Arsitektur Nusantara merupakan arsitektur pada masa silam. Ruang gerak untuk kreativitas
dan perubahannya sangat luas.Dengan menggunakan teknologi masa kini, arsitektur tersebut bisa semakin berkembang.
’’Arsitektur Minangkabau, Toraja, dan Bali itu contoh yang kaya kreativitas dan menerima perubahan,’’ imbuhnya.
Sangat banyak inspirasi arsitektur masa lalu yang diperbarui sesuai dengan masa kini. Melihat hal tersebut, pria kelahiran 1948 itu berniat memasukkan arsitektur Nusantara sebagai salah satu kurikulum pendidikan arsitek
Setahu dia, di dalam pendidikan Indonesia, yang dijadikan pedoman justru arsitektur Eropa.
Fakta tersebut menyentil Josef. ’’Kalau mau dilihat, Indonesia itu begitu kaya dengan arsitektur yang luar biasa,’’ paparnya.
Bangunan-bangunan masa lalu, menurut dia, sama hebatnya dengan arsitektur Eropa yang digemari para arsitek negeri ini. ’’Hingga abad ke-18, Indonesia, Tiongkok, India, dan Eropa memiliki arsitektur masingmasing. Tetapi, yang diajarkan di dalam kurikulum hanya Eropa,’’ lanjutnya.
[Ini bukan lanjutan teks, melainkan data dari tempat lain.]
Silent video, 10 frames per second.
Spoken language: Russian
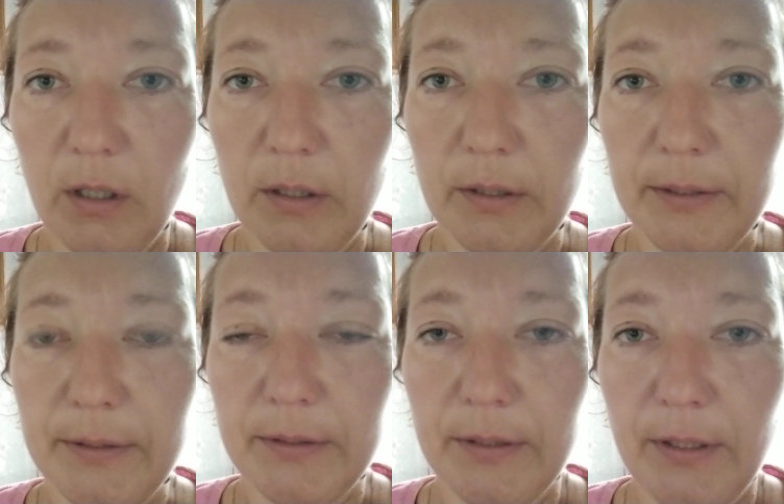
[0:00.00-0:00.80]

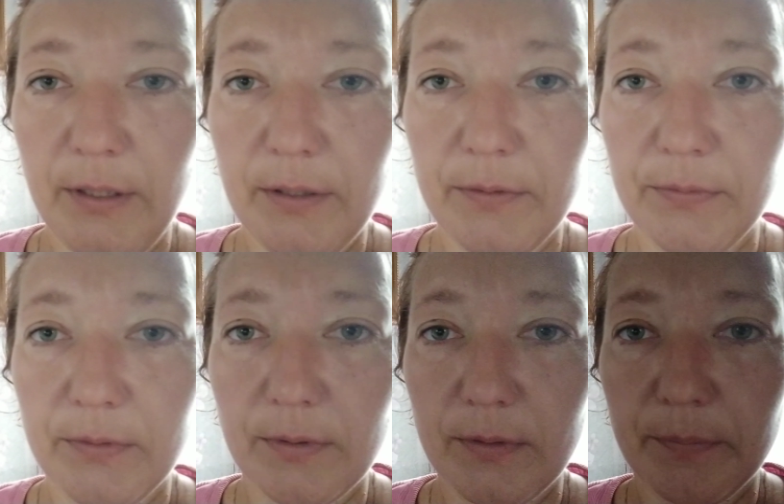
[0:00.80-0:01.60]
А, и
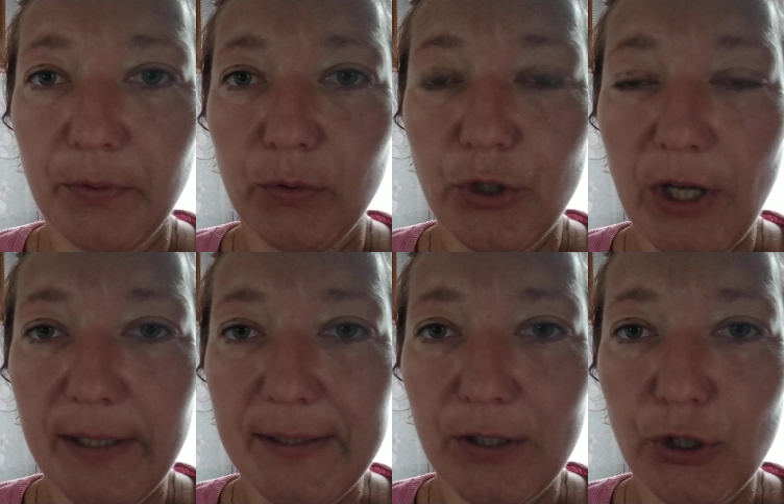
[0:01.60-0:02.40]

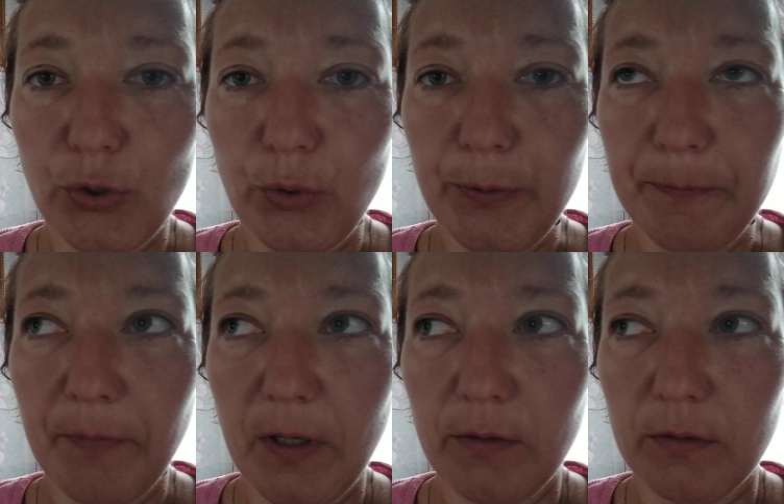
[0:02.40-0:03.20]
получается, что
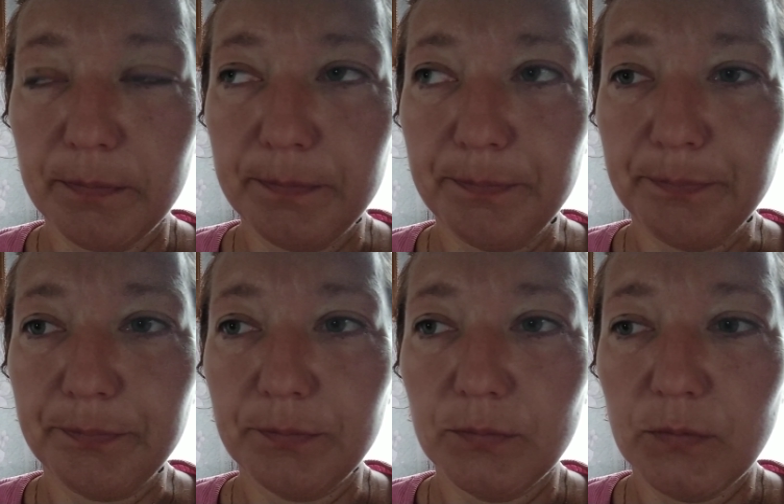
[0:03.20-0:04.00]
как,
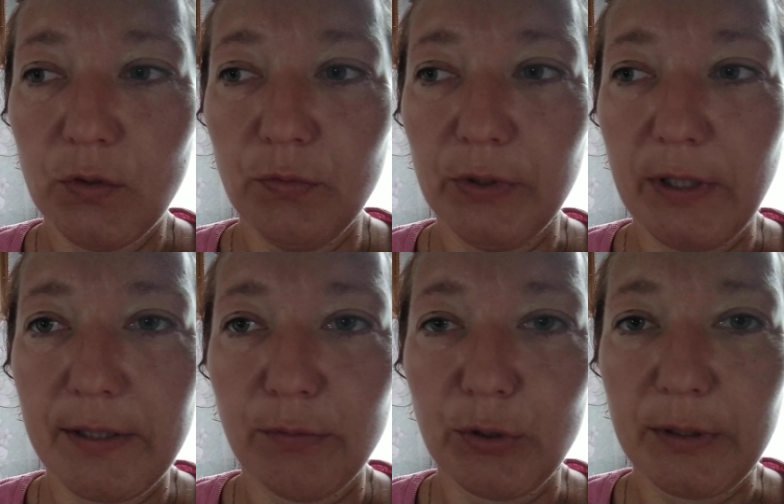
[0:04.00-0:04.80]
ну, вот
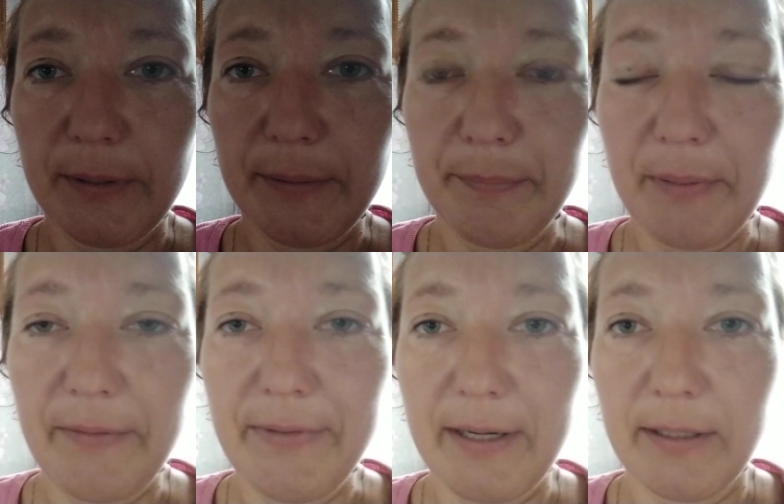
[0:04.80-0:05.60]
эти вот э,
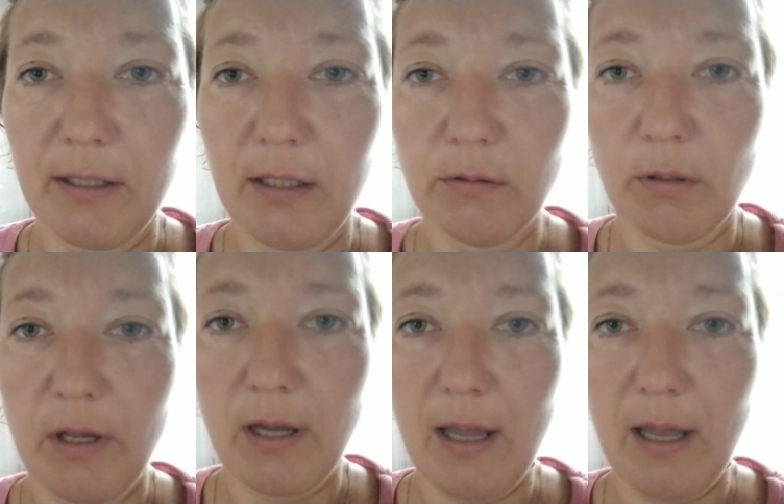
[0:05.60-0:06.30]
проверки, которые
Hal itulah yang membuat Josef bersemangat memasukkan arsitektur Nusantara ke dalam perkuliahan. Di ITS, usaha itu dicobanya sejak 2009. Sayang, hingga sekarang belum bisa terwujud. Pihak kampus masih belum menyetujui dengan alasan minimnya dokumen tulis di Indonesia yang membahas arsitektur Nusantara.
”Kalau dokumen fisik tersebar di seluruh Nusantara. Sedangkan untuk membuat dokumen tertulis, dibutuhkan tim, sementara di ITS, kasarannya saya kayak sendiri,” ujarnya.
Josef tertarik pada arsitektur Nusantara mulai 1983. Berawal dari keisengannya membaca primbon. Di dalam buku tersebut, pria yang berulang tahun setiap 12 Maret itu menemukan tulisan tentang bangunan asli Indonesia.
’’Dari situ saya melihat ada lahan baru yang belum digarap orang. Akhirnya, saya mulai melakukan penelitian arsitektur Nusantara,’’ ungkap Josef.
Dia berkeliling Indonesia untuk melakukan penelitian terhadap rumah adat yang membuahkan Satyalencana dari Kementerian Pendidikan dan Kebudayaan (Kemendikbud) pada 2015. Josef juga melakukan perjalanan untuk mengenalkan arsitektur Nusantara dari kampus ke kampus. Mulai kuliah tamu, seminar, atau workshop.
’’Kalau workshop, biasanya beberapa hari. Jadi, para pesertanya diajak langsung melihat bangunan adat yang berada tidak jauh dari lokasi,’’ lanjutnya.
Tanggapan dari universitas dan mahasiswa yang dikunjunginya sangat bagus. Mereka antusias dengan arsitektur Nusantara tersebut.
Kecintaan Josef pada arsitektur Nusantara tidak berhenti meski sekarang sudah berstatus pensiun mengajar yang dia tetapkan pada 12 Maret 2018, tepat pada hari ulang tahunnya yang ke-70. Salah satunya, dia menggelar sarasehan arsitektur Peng-konsteks-an Arsitektur Nusantara pada hari istimewanya itu.
Setelah memasuki masa pensiun, Josef semakin membuka diri menjadi narasumber bagi para peneliti muda yang tertarik pada arsitektur Nusantara. Meski keinginan memasukkan arsitektur Nusantara sebagai bahan ajar di almamaternya belum tercapai, sudah ada beberapa kampus lain yang menerima perjuangannya.
’’Saya sudah ditawari Universitas Katolik Parahyangan untuk menjadi guru besar dan membuat pusat studi arsitektur Nusantara di sana,’’ tutur lulusan Arsitektur ITS angkatan 1967 tersebut.